● RAW DATA
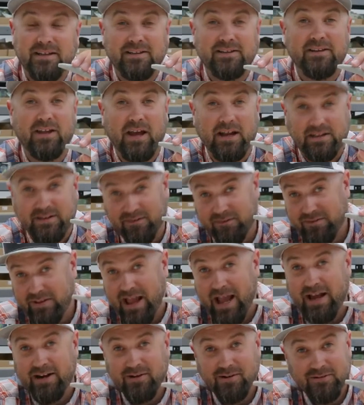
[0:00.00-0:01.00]
like the
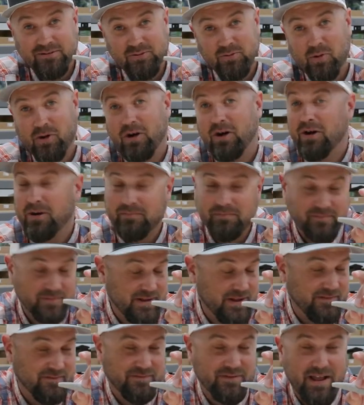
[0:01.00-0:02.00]
flat-nose worm
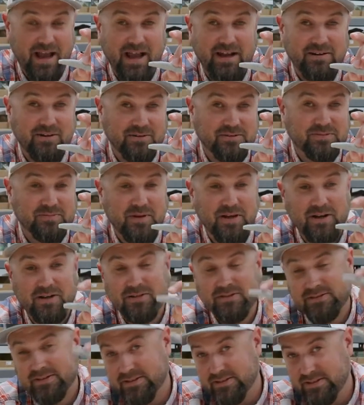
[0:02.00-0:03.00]
and flat-nose
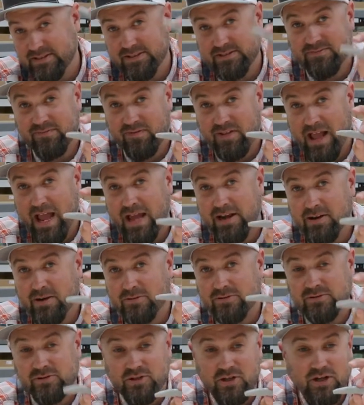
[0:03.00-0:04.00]
minnows, and this
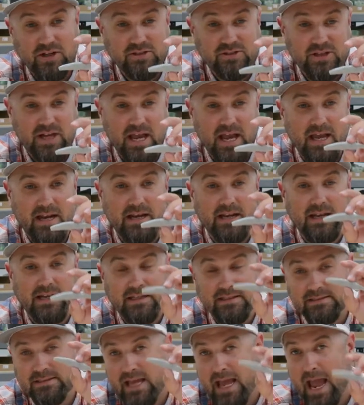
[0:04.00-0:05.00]
flat-nose jerkshad
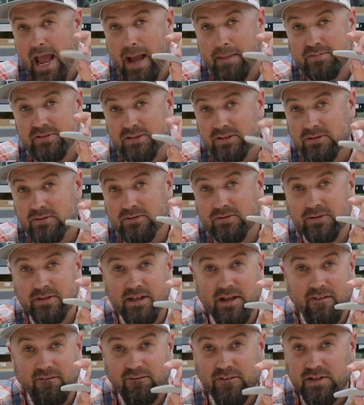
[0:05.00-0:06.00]
is
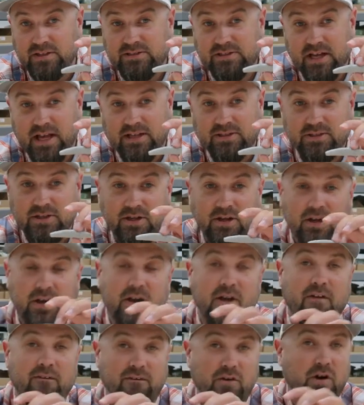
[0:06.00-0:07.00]
absolutely a fish catcher
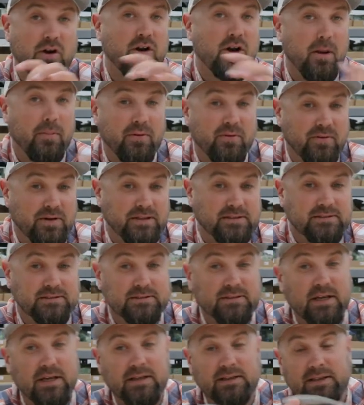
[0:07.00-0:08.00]
for a couple
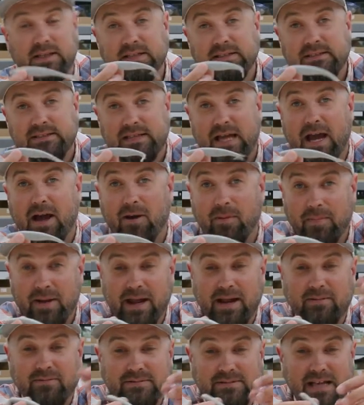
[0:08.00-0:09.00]
reasons. This style
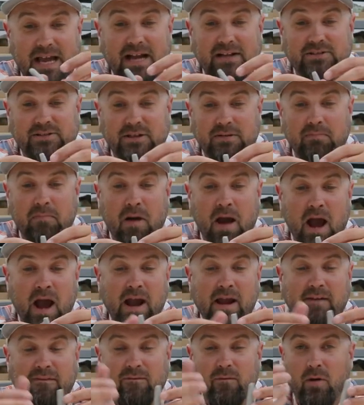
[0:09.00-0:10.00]
bait was actually
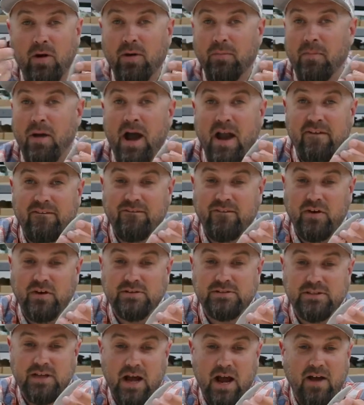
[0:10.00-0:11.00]
one of my
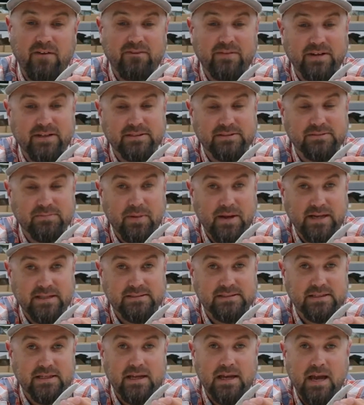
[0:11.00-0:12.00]
first confidence
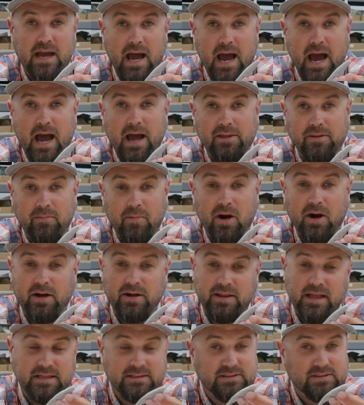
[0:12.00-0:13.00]
baits on the
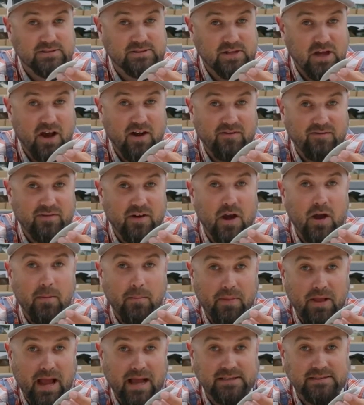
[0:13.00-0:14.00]
market. That's a
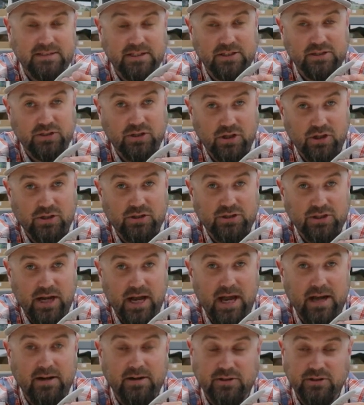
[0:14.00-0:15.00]
soft plastic
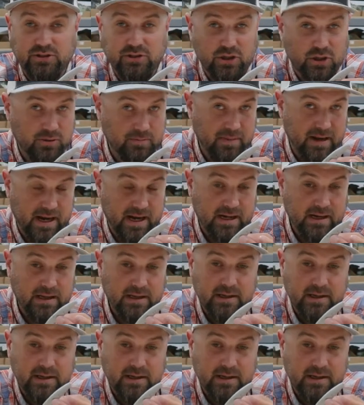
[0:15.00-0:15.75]
jerkshad or jerkbait.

● WHAT TO WORK ON
Leaving the pictures aside, transcribe only the lines from the one containing "[0:06.00-0:07.00]" to the final line of the listing above, inclusive, exactly as they appear.

● ANSWER
[0:06.00-0:07.00]
absolutely a fish catcher
[0:07.00-0:08.00]
for a couple
[0:08.00-0:09.00]
reasons. This style
[0:09.00-0:10.00]
bait was actually
[0:10.00-0:11.00]
one of my
[0:11.00-0:12.00]
first confidence
[0:12.00-0:13.00]
baits on the
[0:13.00-0:14.00]
market. That's a
[0:14.00-0:15.00]
soft plastic
[0:15.00-0:15.75]
jerkshad or jerkbait.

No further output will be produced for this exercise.